Se instaura o impasse interpretar, construir.

Movimento que parte do particular, da palavra plena e desconhecida, do ego onde o inconscientemente emerge a uma elaboração contextual, formalizada a partir dos índices na tentativa de se fisgar a verdade.

Trabalho que traz a escuta como imperativo entre o dito e o dizer, do significante ao significado, abrindo espaço para o enigma e o mal entendido, preservando o sujeito em questão.

Atuar deste lugar sem se implicar em uma com (fusão) é a meta.

Difícil tarefa mesmo quando a postura é mais flexível, mesmo quando lidamos com as técnicas de exame. A partir de segmentos de comportamentos o sujeito que é submetido a determinados estímulos, nos traz pedaços da sua realidade, ou seja, registros psíquicos, representações significativas e imprescindíveis para apreendermos através da dinâmica de pequenas produções sua personalidade.

A validade desta abordagem perceptiva está que, em meio a um discurso lógico e formal vir permeado por determinações do inconsciente detectadas através das repetições.

E daí? Já estão desgastados jargões que se apresentam como sintomas histéricos, onde o discurso científico instaura também em repetições, compulsivas entretanto, se desgastando prol da pedagogia da clínica.

Mas, faz parte do percurso o discurso do aprendiz fazer laço ao discurso do mestre na busca do saber. Portanto, resta-nos apenas repetir, repetir até descobrirmos em toda esta metodologia que não existe método para analisar.

A questão está colocada. Não há outra forma de responder salvo a introdução de uma nova dimensão no campo da clínica. Sem técnicas e com a presença do sujeito que compõe a realidade a partir dos seus registros, dentro de uma dinâmica que lhe é familiar, o que torna fundamental é o emergir da ética. Ética livre por excelência de códigos e normas, mas principalmente, de atribuições delirantes onde aquele que interpreta cria um sentido distorcido e teorizado a partir de um enunciado que responde a um outro modelo.

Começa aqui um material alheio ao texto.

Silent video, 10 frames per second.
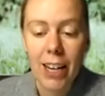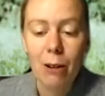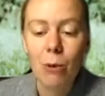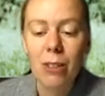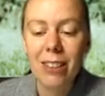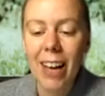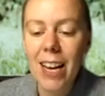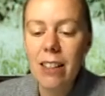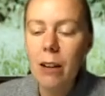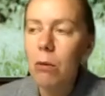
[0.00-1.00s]
It was
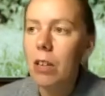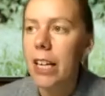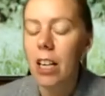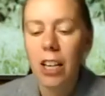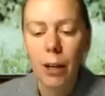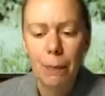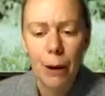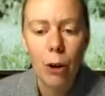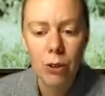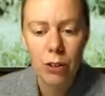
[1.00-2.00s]
like they were in a
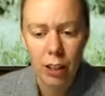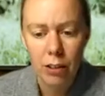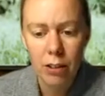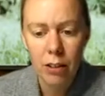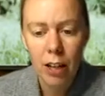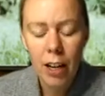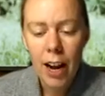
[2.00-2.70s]
hypnosisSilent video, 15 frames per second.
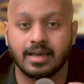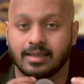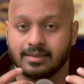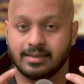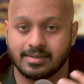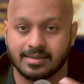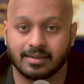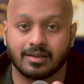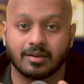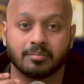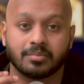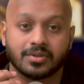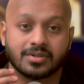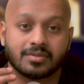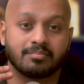These
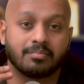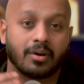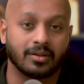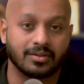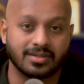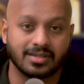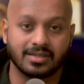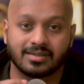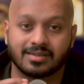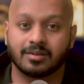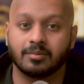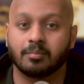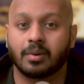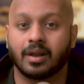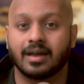encompass policies,
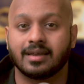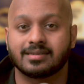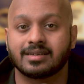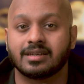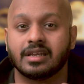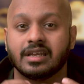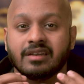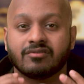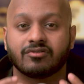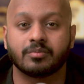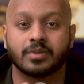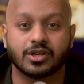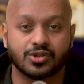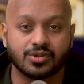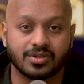compliance, and
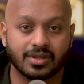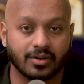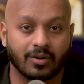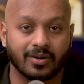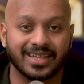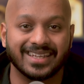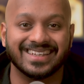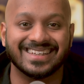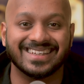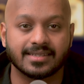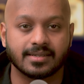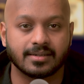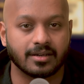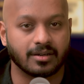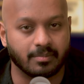information security
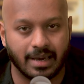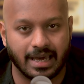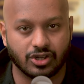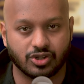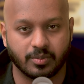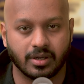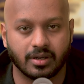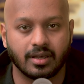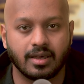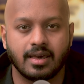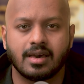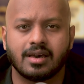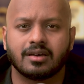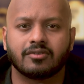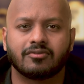incident management,
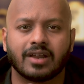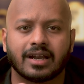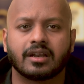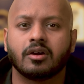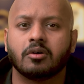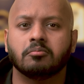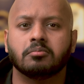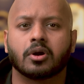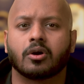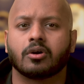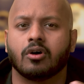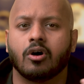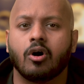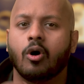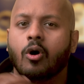reflecting a broad
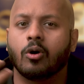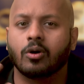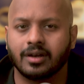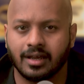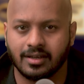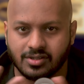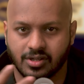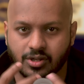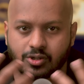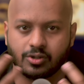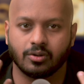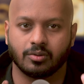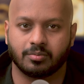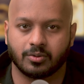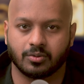
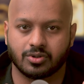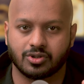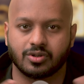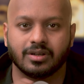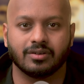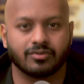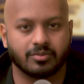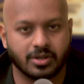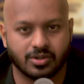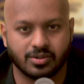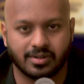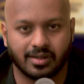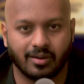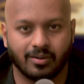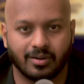organizational approach to information
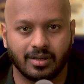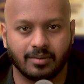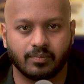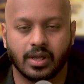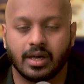security.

Sob esta ótica, não existindo uma técnica da interpretação e sim ética, cabe ao analisando o sentido da sua fala. Aquele que está no lugar de analisar ou mesmo de colher dados, compete jogar com o equívoco, que pode ser usado de inúmeras formas. Assim a interpretação irá intrigar, instigar, deslocar a decifração para o lado de quem realmente deve responder por ela - o analisando.

Fato fundamental, pois o sentido foi retirado do seu próprio discurso e deverá ser reencontrado em uma associação que lhe é particular.

Em suma, a verdade é objetiva estando sempre com os analistas cara eu ganho, coroa você perde, se não se introduzir o sujeito em questão, se não o implicarmos e, somente ele no seu próprio dito.

Não importando se a interpretação é certa ou errada, mas sim do lugar que é feita.

Fontes: textos psicanalíticos e aulas sobre os vários temas sobre a psicanálise de Freud e Lacan.

Revista editada pela escola da III Jornada de Trabalhos feitos pelos alunos formando intitulado De um Curso a Um Discurso.

Ressalto que estava apenas no 4 período do curso e fui agraciada com várias publicações pela densidade dos textos desenvolvidos.